(Collected data entries)
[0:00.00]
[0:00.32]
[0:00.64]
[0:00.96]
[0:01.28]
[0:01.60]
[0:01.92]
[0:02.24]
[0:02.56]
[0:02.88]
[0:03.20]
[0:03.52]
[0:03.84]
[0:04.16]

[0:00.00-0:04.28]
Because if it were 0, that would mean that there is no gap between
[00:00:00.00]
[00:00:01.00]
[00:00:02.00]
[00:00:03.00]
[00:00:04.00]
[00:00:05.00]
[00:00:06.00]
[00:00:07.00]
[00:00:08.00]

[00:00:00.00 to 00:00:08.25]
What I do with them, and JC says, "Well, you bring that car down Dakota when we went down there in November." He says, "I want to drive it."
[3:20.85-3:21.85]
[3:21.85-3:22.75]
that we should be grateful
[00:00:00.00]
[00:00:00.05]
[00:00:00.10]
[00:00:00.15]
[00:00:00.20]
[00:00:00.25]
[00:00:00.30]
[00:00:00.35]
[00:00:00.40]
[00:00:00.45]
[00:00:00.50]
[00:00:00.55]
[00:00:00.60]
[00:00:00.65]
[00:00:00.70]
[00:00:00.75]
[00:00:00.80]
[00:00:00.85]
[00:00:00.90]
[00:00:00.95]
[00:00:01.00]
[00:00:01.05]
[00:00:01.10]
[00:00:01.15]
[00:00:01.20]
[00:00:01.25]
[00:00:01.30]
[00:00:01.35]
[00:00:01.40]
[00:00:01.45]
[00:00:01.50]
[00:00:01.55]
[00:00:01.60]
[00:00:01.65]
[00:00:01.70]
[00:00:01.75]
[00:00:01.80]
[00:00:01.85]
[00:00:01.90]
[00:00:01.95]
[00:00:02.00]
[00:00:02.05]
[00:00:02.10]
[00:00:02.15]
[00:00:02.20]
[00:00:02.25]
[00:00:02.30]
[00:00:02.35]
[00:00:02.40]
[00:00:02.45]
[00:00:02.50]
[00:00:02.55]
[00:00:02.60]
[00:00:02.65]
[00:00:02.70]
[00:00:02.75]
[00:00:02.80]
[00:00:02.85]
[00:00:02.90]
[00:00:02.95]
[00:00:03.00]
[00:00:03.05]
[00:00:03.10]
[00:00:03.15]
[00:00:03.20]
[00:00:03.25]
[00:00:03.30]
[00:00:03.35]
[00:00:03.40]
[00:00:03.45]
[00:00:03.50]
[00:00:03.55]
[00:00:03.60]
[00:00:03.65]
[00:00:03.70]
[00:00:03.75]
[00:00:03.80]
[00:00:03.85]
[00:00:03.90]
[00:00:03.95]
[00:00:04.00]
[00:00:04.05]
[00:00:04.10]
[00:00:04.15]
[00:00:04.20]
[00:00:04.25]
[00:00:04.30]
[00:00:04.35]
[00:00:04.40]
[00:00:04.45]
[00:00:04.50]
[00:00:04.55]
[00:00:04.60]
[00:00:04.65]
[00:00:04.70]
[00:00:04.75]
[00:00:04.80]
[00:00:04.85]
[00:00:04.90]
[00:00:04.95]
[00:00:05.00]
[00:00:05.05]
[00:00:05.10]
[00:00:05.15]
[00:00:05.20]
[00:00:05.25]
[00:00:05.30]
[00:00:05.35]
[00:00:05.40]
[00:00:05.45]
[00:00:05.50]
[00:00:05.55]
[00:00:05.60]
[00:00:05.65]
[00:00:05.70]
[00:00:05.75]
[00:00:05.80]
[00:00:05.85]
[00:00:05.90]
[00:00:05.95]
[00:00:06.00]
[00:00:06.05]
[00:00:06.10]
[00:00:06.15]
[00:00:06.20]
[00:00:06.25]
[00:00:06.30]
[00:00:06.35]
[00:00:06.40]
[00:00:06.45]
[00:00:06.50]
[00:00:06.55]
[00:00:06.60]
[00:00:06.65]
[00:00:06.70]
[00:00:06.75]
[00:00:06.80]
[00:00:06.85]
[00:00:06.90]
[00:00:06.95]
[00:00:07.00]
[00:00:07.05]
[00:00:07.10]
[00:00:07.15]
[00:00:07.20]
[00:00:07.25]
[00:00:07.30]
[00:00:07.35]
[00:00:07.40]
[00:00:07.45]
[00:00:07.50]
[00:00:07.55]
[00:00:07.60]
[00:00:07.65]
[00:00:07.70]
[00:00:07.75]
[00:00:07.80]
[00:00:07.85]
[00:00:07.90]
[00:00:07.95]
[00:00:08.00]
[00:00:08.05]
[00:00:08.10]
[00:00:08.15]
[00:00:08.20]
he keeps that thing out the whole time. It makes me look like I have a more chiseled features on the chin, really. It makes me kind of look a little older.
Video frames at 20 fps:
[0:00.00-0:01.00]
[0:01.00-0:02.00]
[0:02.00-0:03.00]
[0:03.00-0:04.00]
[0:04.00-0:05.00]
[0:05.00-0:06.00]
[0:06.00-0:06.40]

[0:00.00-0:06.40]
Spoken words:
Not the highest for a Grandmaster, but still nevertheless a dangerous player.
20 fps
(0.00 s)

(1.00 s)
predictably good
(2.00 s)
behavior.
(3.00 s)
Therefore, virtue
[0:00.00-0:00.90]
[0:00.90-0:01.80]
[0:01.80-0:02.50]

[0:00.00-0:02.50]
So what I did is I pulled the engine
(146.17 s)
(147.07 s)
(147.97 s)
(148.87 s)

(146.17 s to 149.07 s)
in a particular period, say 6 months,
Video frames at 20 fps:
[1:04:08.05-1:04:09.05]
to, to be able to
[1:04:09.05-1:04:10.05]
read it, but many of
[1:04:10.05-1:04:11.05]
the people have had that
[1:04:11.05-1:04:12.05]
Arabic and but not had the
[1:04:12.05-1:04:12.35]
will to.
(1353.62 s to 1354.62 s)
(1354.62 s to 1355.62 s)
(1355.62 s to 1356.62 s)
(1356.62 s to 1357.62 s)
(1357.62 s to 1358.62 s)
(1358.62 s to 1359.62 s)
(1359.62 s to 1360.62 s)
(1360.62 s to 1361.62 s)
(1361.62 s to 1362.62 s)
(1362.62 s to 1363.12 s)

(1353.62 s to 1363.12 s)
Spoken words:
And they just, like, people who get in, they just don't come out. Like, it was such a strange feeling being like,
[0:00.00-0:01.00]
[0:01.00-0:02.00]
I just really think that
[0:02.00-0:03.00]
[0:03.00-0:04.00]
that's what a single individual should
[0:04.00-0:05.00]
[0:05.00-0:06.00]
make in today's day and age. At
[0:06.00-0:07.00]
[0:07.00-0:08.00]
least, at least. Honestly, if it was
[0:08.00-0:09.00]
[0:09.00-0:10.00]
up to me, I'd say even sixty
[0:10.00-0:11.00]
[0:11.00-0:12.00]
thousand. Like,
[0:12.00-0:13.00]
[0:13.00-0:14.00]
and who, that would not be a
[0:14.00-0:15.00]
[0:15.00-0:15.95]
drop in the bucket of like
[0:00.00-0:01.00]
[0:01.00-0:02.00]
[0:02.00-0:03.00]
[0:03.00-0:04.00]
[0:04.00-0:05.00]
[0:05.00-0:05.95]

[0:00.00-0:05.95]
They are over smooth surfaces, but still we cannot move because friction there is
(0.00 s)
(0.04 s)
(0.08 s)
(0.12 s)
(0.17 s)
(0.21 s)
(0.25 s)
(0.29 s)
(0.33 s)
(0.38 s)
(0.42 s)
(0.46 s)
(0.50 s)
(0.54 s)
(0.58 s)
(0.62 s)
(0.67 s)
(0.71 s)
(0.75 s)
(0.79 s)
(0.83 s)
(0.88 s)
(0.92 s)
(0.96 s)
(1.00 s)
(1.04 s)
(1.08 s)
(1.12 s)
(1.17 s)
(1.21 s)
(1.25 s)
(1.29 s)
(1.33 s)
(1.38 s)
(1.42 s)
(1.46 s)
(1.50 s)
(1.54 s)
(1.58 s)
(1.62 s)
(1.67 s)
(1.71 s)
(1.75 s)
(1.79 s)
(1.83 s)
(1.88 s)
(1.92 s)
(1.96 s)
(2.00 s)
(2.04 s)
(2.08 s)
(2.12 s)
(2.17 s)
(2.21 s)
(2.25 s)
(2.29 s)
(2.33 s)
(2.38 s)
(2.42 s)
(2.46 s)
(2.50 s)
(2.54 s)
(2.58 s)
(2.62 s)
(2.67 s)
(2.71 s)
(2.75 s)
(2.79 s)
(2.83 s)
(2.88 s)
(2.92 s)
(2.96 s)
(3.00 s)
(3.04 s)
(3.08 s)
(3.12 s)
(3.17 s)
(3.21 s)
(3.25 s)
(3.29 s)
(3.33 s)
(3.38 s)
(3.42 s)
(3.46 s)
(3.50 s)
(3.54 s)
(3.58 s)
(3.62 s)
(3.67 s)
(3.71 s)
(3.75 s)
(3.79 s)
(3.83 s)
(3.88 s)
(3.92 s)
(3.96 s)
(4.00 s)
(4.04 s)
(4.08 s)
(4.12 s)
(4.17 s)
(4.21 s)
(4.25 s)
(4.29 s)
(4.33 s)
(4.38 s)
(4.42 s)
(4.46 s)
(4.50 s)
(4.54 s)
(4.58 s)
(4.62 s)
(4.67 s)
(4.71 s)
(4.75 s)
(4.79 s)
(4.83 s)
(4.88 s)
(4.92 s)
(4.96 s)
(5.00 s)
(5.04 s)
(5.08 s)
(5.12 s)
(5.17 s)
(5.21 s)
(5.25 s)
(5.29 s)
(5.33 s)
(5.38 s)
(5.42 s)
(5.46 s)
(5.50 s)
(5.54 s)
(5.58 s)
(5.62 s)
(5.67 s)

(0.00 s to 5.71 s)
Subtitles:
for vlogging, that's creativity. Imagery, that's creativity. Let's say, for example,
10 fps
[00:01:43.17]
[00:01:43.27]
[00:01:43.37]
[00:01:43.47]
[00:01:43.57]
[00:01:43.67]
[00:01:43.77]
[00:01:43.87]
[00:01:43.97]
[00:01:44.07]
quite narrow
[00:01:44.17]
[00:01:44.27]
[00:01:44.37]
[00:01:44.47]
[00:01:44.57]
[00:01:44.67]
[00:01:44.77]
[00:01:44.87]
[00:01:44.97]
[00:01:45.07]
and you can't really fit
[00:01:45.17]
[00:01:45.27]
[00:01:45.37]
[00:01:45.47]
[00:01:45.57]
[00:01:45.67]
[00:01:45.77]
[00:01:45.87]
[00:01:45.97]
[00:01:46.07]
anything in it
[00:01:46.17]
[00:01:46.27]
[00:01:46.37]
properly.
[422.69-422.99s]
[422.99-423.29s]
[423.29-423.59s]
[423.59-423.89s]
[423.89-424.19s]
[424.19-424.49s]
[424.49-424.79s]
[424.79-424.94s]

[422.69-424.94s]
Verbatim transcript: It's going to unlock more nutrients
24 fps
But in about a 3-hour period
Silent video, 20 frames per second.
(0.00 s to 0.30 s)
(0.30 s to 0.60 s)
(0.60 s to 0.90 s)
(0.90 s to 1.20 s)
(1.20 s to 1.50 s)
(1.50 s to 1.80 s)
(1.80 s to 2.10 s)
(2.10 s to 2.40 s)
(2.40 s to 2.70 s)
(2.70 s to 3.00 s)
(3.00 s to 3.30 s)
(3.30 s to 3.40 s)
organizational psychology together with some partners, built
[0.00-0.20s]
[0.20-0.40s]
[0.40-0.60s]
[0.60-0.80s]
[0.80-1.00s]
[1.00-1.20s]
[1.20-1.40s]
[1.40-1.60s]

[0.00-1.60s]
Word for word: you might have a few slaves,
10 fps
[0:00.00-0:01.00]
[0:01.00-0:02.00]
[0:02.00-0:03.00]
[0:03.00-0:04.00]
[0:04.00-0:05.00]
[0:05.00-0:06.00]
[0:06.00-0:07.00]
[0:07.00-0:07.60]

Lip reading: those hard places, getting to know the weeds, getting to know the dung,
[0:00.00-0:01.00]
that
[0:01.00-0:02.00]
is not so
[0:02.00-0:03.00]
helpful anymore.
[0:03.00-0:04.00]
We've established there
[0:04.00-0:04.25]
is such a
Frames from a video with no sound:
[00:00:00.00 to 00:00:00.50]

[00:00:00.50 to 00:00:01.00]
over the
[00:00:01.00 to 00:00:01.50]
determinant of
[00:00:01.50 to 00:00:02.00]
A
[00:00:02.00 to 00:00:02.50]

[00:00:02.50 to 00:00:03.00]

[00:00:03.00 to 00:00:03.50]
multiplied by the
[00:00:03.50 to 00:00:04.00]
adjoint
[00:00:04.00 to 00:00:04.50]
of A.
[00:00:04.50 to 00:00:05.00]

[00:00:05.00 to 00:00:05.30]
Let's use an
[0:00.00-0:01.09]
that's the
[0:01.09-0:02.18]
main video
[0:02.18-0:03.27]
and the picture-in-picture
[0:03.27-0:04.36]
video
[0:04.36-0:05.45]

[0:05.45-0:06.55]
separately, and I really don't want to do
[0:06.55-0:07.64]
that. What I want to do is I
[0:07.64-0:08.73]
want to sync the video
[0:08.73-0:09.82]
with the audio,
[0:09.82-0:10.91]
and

TRY IT -> All lines above from the line with "[00:00:06.95]" through the line with "(1357.62 s to 1358.62 s)", both included, are to be set down exactly, with nothing else.

WRITTEN ANSWER ->
[00:00:06.95]
[00:00:07.00]
[00:00:07.05]
[00:00:07.10]
[00:00:07.15]
[00:00:07.20]
[00:00:07.25]
[00:00:07.30]
[00:00:07.35]
[00:00:07.40]
[00:00:07.45]
[00:00:07.50]
[00:00:07.55]
[00:00:07.60]
[00:00:07.65]
[00:00:07.70]
[00:00:07.75]
[00:00:07.80]
[00:00:07.85]
[00:00:07.90]
[00:00:07.95]
[00:00:08.00]
[00:00:08.05]
[00:00:08.10]
[00:00:08.15]
[00:00:08.20]
he keeps that thing out the whole time. It makes me look like I have a more chiseled features on the chin, really. It makes me kind of look a little older.
Video frames at 20 fps:
[0:00.00-0:01.00]
[0:01.00-0:02.00]
[0:02.00-0:03.00]
[0:03.00-0:04.00]
[0:04.00-0:05.00]
[0:05.00-0:06.00]
[0:06.00-0:06.40]

[0:00.00-0:06.40]
Spoken words:
Not the highest for a Grandmaster, but still nevertheless a dangerous player.
20 fps
(0.00 s)

(1.00 s)
predictably good
(2.00 s)
behavior.
(3.00 s)
Therefore, virtue
[0:00.00-0:00.90]
[0:00.90-0:01.80]
[0:01.80-0:02.50]

[0:00.00-0:02.50]
So what I did is I pulled the engine
(146.17 s)
(147.07 s)
(147.97 s)
(148.87 s)

(146.17 s to 149.07 s)
in a particular period, say 6 months,
Video frames at 20 fps:
[1:04:08.05-1:04:09.05]
to, to be able to
[1:04:09.05-1:04:10.05]
read it, but many of
[1:04:10.05-1:04:11.05]
the people have had that
[1:04:11.05-1:04:12.05]
Arabic and but not had the
[1:04:12.05-1:04:12.35]
will to.
(1353.62 s to 1354.62 s)
(1354.62 s to 1355.62 s)
(1355.62 s to 1356.62 s)
(1356.62 s to 1357.62 s)
(1357.62 s to 1358.62 s)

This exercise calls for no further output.